The other day I visited The Louvre.  It was a Wednesday, and the museum stays open late, until 8:30 pm at least.  There is of course much to say about The Louvre.  But this struck me -- the groups of Parisian students, perhaps university students but perhaps younger than that, sitting or standing in quiet circles, listening to professors and learning in one of the world's greatest classrooms.  The French version of education seems to involve one knowledgeable person lecturing without pause while the remainder scribble madly, do not speak and certainly ask no questions.  Knowledge comes from on high, and is received without disruption.  Would this produce well-informed but perhaps incurious students?  I don't know.   But what a special type of learning it must be to have the world's best museum as your own personal learning laboratory.  No amount of technology can make up for standing in front of Assyrian brickwork of the most magnificent detail from the time of Darius.  This could produce an arrogance at the same time insufferable and completely understandable if not justifiable.

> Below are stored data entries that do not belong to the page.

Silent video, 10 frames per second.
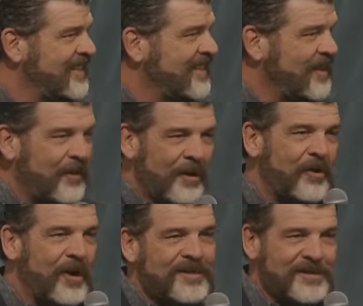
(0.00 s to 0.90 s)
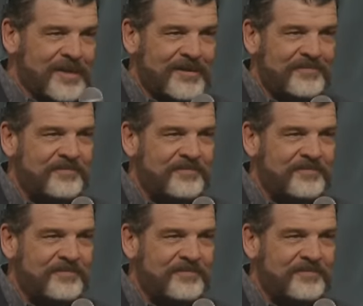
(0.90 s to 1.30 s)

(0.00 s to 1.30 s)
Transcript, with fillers: Oh, I'm crazy.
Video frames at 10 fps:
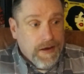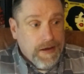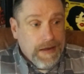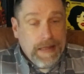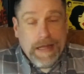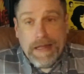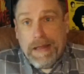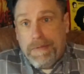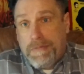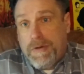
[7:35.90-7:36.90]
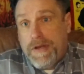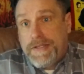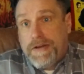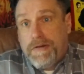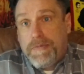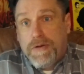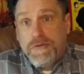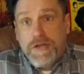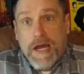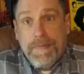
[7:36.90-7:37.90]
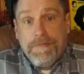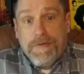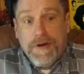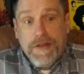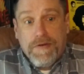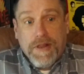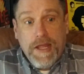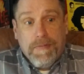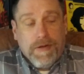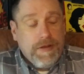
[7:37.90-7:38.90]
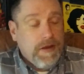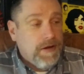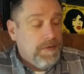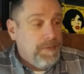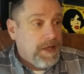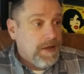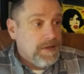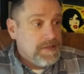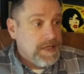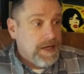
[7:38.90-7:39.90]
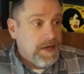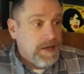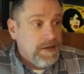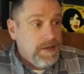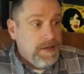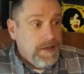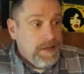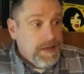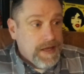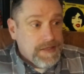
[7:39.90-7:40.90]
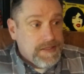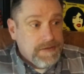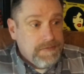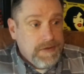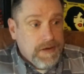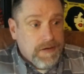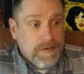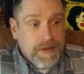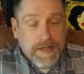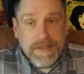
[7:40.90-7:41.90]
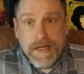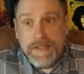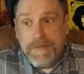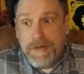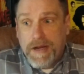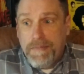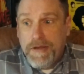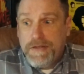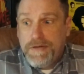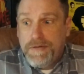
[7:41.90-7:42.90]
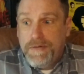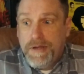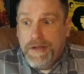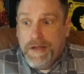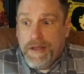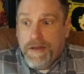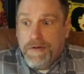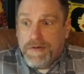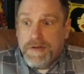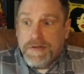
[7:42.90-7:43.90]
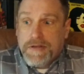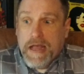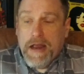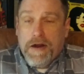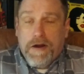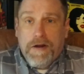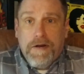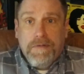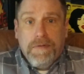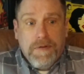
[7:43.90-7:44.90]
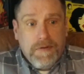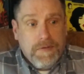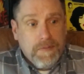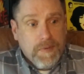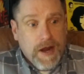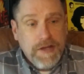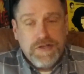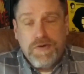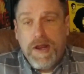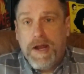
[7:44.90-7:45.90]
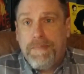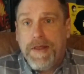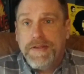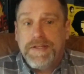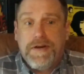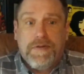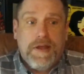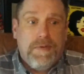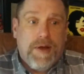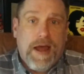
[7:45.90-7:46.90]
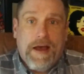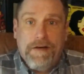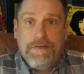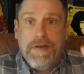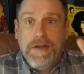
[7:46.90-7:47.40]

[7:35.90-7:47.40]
I, am going to tell them to go shopping for another label, you know, because uh, that's you know that's not something I'm into. You know, it's kind of hard when I straight up on the center label have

A man walking across the courtyard at the Louvre


Separately, two girls were sitting with their mothers, drawing.  They were staring intently at a beautiful stone relief of ancient charioteers from what is today Iran.  All of a sudden, I felt the telescope of time.  These young women in 2012 sitting in a room built around 1650 looking at something created about 800 BC.  All of these time markers coming together in a room in a museum in Paris.




Thursday, January 19, 2012

samseidel.org is here.

Today is the first day of my blog, named most courageously and enigmatically samseidel.org, and it finds me sitting in a small kitchen in the Belleville section of Paris.

As I age, I find technology expands at a rate proportionate to the speed with which it slips further and further into my rear-view mirror.  Not that a blog is new, by any means.  But still.

In an ancient city like this, that's not the worst feeling in the world, but it does remind me of being a teenager and watching my parents fumble around with the remote control. Except, of course, I'm no longer a teenager, if you get my meaning.  All of this is preamble to say ... Watch This Space!  Ca va changer!  I might even mention a word about Paris one of these days!